With a male friend, I once went to visit an older cousin who had teenaged children. At this cousin's house at the time was her younger sister, who had babies/toddlers.
I ignored the teenagers and made a 'bee-line' for the babies. My male friend headed in the direction of the teenagers never to be seen again.
During the course of the day I joined my friend and my elder cousin (as my guest I felt obliged to ensure he wasn't isolated) carrying one of the babies in my arms.
I made the tactical error (I now recognise it as such!) of offering the baby to my male friend, and watched in amusement as he almost recoiled in horror :-)
I now realise I was treating him as I would a female friend.
I always remember a scene from the British equivalent of 'The Bachelor' many years ago where 'The Bachelor' was asked whether he wanted children.
His eyes lit up as he recounted what he would like to do with his future son - play football, go bike riding, etc.
Sure, he wanted a baby. But he couldn't wait for that baby to grow up so he could do stuff with it.
That made me think.
We are ALL (male and female) born into the 'parent trap'. Kinda like we are all born into 'original sin' according to Catholic teaching.
We all want to be parents on some level. Whether we achieve that biologically or through adoption or through mentoring other people's kids, it's all the same.
On a purely evolutionary level, that is in fact why we are all here. To leave behind our genes before we make our exit from this world.
Whilst women's natural nurturing qualities make them excellent at managing the smallest children, men's natural leadership and adveturous nature makes them ideal for relating to older kids.
So to generalise rather broadly, a woman's domain is the baby, and a man's domain is the football-ready seven-year-old :-)
This is why where dog ownership is concerned, men have the big bulldog/German Shepherd types whereas the women have the baby-like chihuahua types.
Not to say that men can't relate to babies or that women can't relate to older kids.

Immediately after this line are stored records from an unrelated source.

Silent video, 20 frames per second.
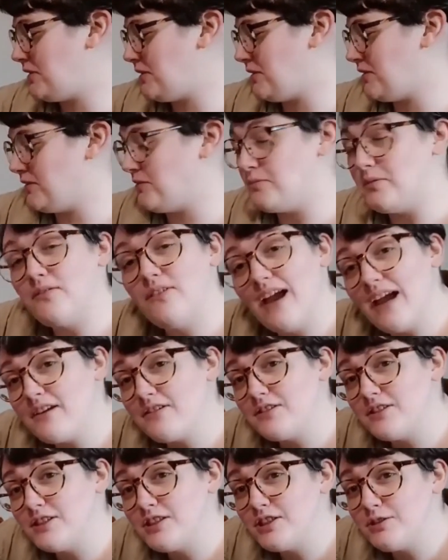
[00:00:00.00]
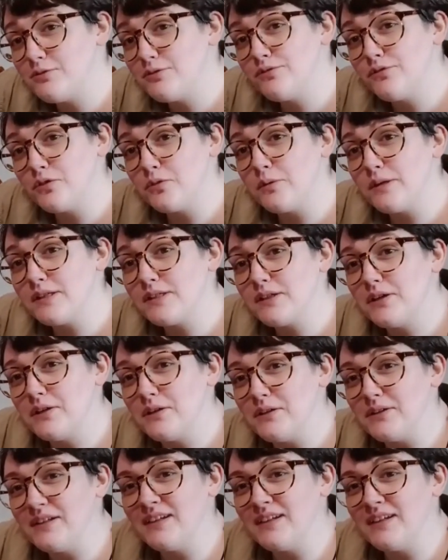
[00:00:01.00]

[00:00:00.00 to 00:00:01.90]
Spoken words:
and we've had her since she was 4 weeks old.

That would be absurd.
But I almost made this mistake myself.
In my friend's refusal to take a baby in his arms, I was (needlessly, looking back) confused.
This is a man I knew wanted and liked kids.
And here he was refusing to hold a baby.
That to me was not just confusing, it was a possible red flag.
Because he was a very good friend (cough, cough).
I failed to notice that he was in fact in his element with kids.
They just happened to be older kids.
And I am sure he was baffled that I seemed to be distancing myself from the older kids with whom one could have an actual conversation :-)
Preferring to have a 'non-conversation' connection thing with a baby, that didn't involve words normally found in language.
In related news, I note how Danny relates to his beloved Brody not as some 18-week old, but more like an 18-year old.
And yet Danny sees Brody as his son in much the same way as that little chihuahua was that woman's 'son'.
But a world of difference in how these two 'parents' treated their progeny :-)
I find it so fascinating that everything men and women do can be traced back to their blooming differences!
But, as ever, I still say, Vive la différence!
And when it comes to parenting, I can see clearly now why it is so important to have both. Most people have their mother, so the nurturing thing is a given (though of course it must never be taken for granted either). But the contribution of father has no name. And since it does not appear to have an impact on the immediate survival of the kid, it is deemed unnecessary - undesirable, even.
I for one am glad I learned this lesson now. That's one less mistake I am likely to make in the future.
Sure, I am pretty sure I shall screw up in other ways.
But this is one screw-up I would really hate to make.